The Making of a Dream: How a group of young undocumented immigrants helped change what it means to be American follows five undocumented teenagers and your adults that fought for legal protection, sometimes clumsily, but eventually successfully as embodied in the DACA policy (until the Trump presidency ended it). The book does a good job of showing the pitfalls and compromises of DACA, in particular the many categories of people who were left out (anyone who was not in high school or college, for instance) and the rifts it created amongst the many so-called “mixed-status” families, where parents or older siblings would not be eligible but younger siblings could be. It also shows how President Obama, who did approve the policy, saw its limits very clearly: why focus on in-country immigrants when so many others may want to come, too? And why use a policy when it’s really the entire immigration process that needs reforming — and is still no reformed. An interesting, albeit limited history.
Tag Archives: immigrants
The author of The Line Becomes a River: Dispatches from the Border served several years in the Border Patrol, finding undocumented immigrants and processing them for repatriation — and all too often finding bodies. He shows how desperate the migrants are and how determined they are to cross the border. After he leaves the Border Patrol because he cannot embrace the mission any longer–but continues to be involved in the immigration legal system to help a friend.

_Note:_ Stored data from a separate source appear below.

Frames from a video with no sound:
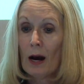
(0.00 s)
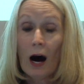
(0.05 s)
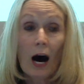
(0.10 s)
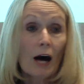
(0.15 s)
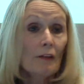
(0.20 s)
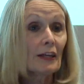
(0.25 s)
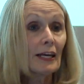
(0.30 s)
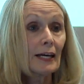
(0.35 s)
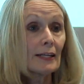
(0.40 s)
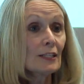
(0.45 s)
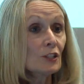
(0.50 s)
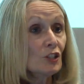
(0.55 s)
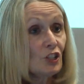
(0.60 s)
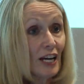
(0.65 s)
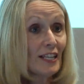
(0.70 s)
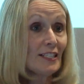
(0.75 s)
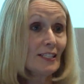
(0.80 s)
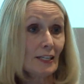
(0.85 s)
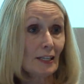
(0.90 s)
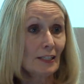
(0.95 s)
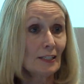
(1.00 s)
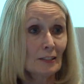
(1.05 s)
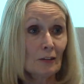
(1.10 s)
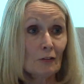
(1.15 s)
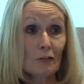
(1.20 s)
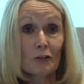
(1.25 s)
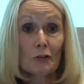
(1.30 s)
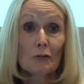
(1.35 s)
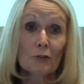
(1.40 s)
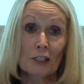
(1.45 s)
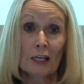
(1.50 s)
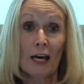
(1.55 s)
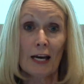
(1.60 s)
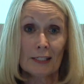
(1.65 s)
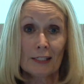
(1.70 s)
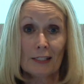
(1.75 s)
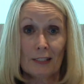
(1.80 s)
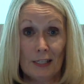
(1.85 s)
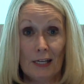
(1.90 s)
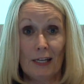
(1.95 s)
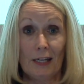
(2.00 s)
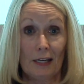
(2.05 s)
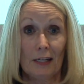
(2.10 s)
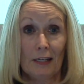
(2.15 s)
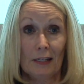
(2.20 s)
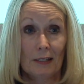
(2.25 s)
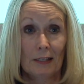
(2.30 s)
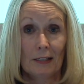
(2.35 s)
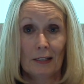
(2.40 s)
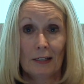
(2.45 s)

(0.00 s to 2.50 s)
Are they energetic and enthusiastic?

The best parts of the book are when he describes his experience, whether in the field, at headquarters, or in a courtroom. I could have done without the socio-political dissertations.
Are you interested in the lives of foreign Humanities doctorate students slaving as teaching assistants? Think lots of big ideas, lots of sex and especially thoughts about sex, culture shock, infatuation with various professors — and not much action towards theses of anything else that could be construed as constructive. (I’m not commenting on humanities doctorate students per se, but rather on the book). My eyes glazed over as I read Immigrant, Montana.
Dear America: Notes of an Undocumented Citizen is a memoir and book-length argument in favor of immigration reform. The author was sent to the US at age 12 to live with his (documented) grandparents with the hope of a better future. Things worked out well for him: he attended a good high school and was able to take advantage of generous financial help to attend college, but proper paperwork proved elusive and a talented journalist finds himself with no legal avenue to regularize his situation — although, interestingly and despite (or perhaps because of) his fame, he has not been deported. I would have preferred more of a focus on his personal history and less political commentary, but it’s important to show how productive individuals are left in limbo because of decisions made long ago by their parents.
The patriarch in The House of Broken Angels, Big Angel, is burying his mother and celebrating what he expects to be his last birthday in the same week. Around him his vast family swarms, full of colorful characters and the occasional gang member. The story stretches back to Big Angel’s poor childhood in Mexico and his illegal border crossing, how he met his wife and adopted her childcare, and how they all turned out. It’s a rich family saga with lots of unlikely situations and relationships. It did not quite jell into a masterful whole for me, with a little too much repetition and descriptions that stayed superficial — rather like a family reunion, actually. But it’s fun.
The Parking Lot Attendant is a charismatic hustler who, for now, runs various illegal schemes from a Boston parking lot, within and outside the Ethiopian immigrant community there, but has bigger ambitions. The girl-narrator describes how she falls under his initial benign, even kind influence, but slowly becomes an accomplice. I thought the description of her relationship with the parking lot “attendant” was mesmerizing — but the ending in the island commune seemed way too improbable.
The first author of Tears of Salt: A Doctor’s Story is a physician on the small Italian island of Lampedusa, where many migrants from Africa arrive, some healthy and others almost or completely dead, as they try to reach Europe. He gets to treat the sick and autopsy the dead, and often sees the children, relatives, and friends of the people he so recently pronounced dead. It’s not an easy life, and it’s not an easy story. The solution to the problem cannot be as simple as what he seems to suggest (open the border) and at the same time the personal stories are heart-wrenching.